▶ Task directions: Every line of the listing below should be written out exactly, minus its images.

▶ Data supplied:
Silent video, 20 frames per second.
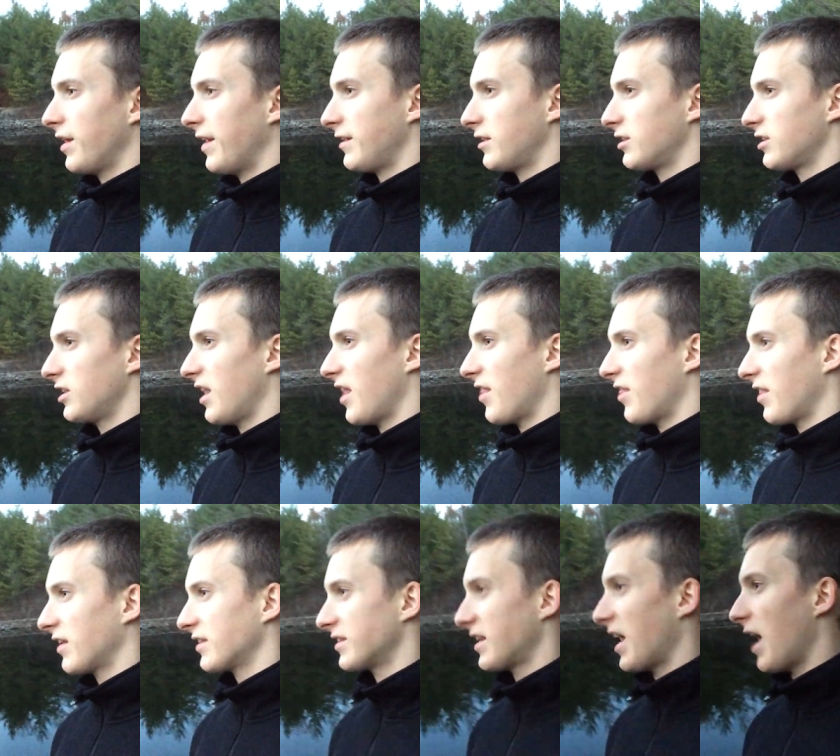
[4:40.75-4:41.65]
and just let
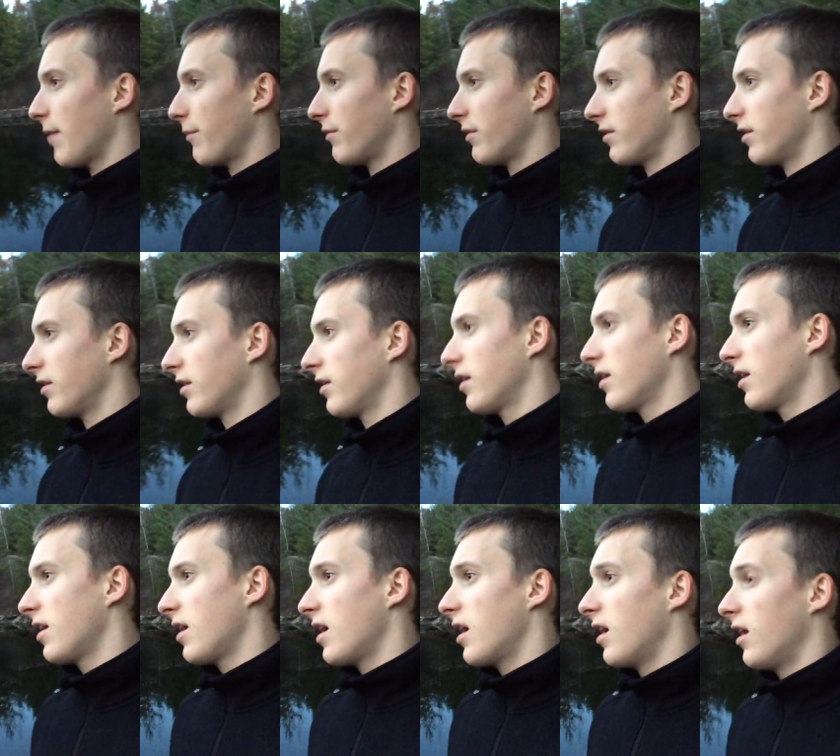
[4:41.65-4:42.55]
things happen.
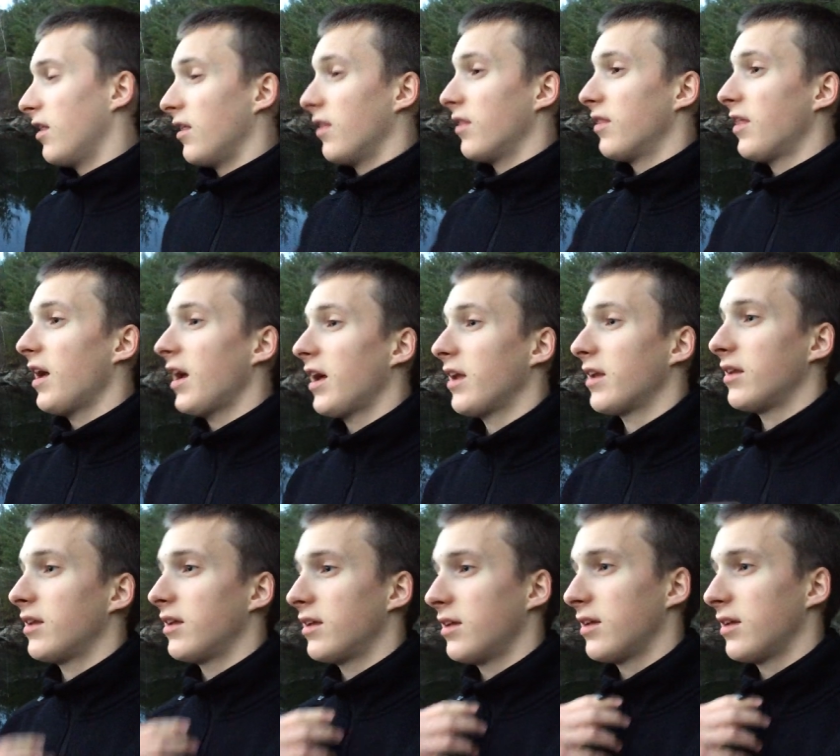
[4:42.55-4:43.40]
And then that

▶ Answer to the problem:
Silent video, 20 frames per second.
[4:40.75-4:41.65]
and just let
[4:41.65-4:42.55]
things happen.
[4:42.55-4:43.40]
And then that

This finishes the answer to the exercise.